A Shakespearean Summer: The Taming of the Shrew

I'm participating in A Shakespearean Summer, a challenge hosted by Liv of Liv's Book Reviews. For this challenge, you read three of Shakespeare's plays and post about them. I love Shakespeare and I'm thrilled to be participating. So for my first play, I reread The Taming of the Shrew.

Summary: The Taming of the Shrew is framed by the story of a Lord who tricks the drunken Sly into believing he is a nobleman. The Lord proceeds to have a play enacted out for Sly, and it is this play that most people recognize. The Taming of the Shrew centers around four individuals: Katherina Minola, her younger sister Bianca, Petruchio Guicciardini and Lucentio della Rovere. Bianca, with her many suitors, is frustrated as she is not permitted to marry until her elder sister does. However, with Katherina’s insolence and temper, this shrew frightens off any man who dares to get to close. In the meanwhile, Lucentio and Petruchio arrive in Padua. In order to compete with Bianca’s other suitors, Lucentio disguises himself as her tutor in order to get close to her. At the same time, Petruchio, aware of Katherina’s wealth and reputation, sets forth to marry her, return her to his home, and ultimately, tame this shrew.

My thoughts: There's something weird about reviewing a Shakepeare play (maybe it's all those analytical English lit courses), so instead I'll just say what I think about this play. This is one of my favorite Shakespeare comedies, mainly for the witty banter. Plus, in my personal opinion, Grumio (Petruchio’s servant) is one of the funniest characters in any of Shakespeare’s plays. The ending, of course, is controversial. I don’t want to give away too much, but I think it’s pretty well-known (or at least predictable) that Katherina is tamed by the end of the play. I don’t read The Taming of the Shrew as a completely anti-feminist work (trust me, if I thought that was how this play should be interpreted, I wouldn’t like it). Instead, I think the taming and Katherina’s speech can’t be taken at face value, but rather read in a Shakespeare’s-bringing-an-issue-to-the-table and Katherina’s-speech-is-tongue-in-cheek sort of way. But that’s just my take, of course. Anyway, as far as Shakespeare goes, I found this play easier to understand, and all of the plotting and messing around with identity is very entertaining.

After taking a course all about Shakespeare in the modern day, I’ve become absolutely intrigued by adaptations of Shakespeare’s works and references to Shakespeare in pop culture. So, for these Shakespearean Summer posts, I’ve decided to include other ways to find The Taming of the Shrew.
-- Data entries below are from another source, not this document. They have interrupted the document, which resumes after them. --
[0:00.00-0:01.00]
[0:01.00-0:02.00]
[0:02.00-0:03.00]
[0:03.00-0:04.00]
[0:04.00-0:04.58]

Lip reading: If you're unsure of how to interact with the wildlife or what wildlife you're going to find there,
Here are my faves:
  • Kiss Me Kate – This Cole Porter musical has an interior play that’s a musical version of Taming of the Shrew. Great music and lots of witty banter. You can see it on stage and there’s also an OK video version.

  • 10 Things I Hate About You – Teen romantic comedy featuring Heath Ledger and Julia Stiles set in high school. Full of other Shakespeare references (including his sonnets, Macbeth, and more). I love it because it’s part of a golden age of teen movies (gotta love the 90’s). The new TV series, though, you should avoid.

  • Deliver Us From Eva – A modern, urban adaptation of The Taming of the Shrew with LL Cool J and Gabrielle Union. It’s pretty awful, but I’ll admit that sometimes I love those movies that are so bad they’re almost good (well, at least good in the entertaining because you can poke fun sense).


  1. I'm participating in the challenge too. Kind of. I haven't actually started yet... but I will! Or at least, I really want to. I need to find some Shakespeare plays though, first. I recently rewatched 10 Things I Hate About You, and it really made me want to read The Taming of the Shrew.

    - Alex

  2. 10 Things is the best teen movie of the 90s! It really was the Golden Age...

    Anyway, I've never read this one but I think now that I'm in college I should take a close look at it to see how it sits with my feminist views. I've been told by one family member that he doesn't so much tame her as teach her to be subtle.

    In the world of adaptations, there is also the ShakespeaRe-Told series from a few years back. In this version of TTS, Kate is running for Prime Minister and Petruchio is a penniless nobleman with a very special taste in clothing.

  3. Oooh, thanks for sharing the link to Shakespeare Re-told. Thanks to youtube, I've started watching TTS and can't wait to watch the other adaptations they have.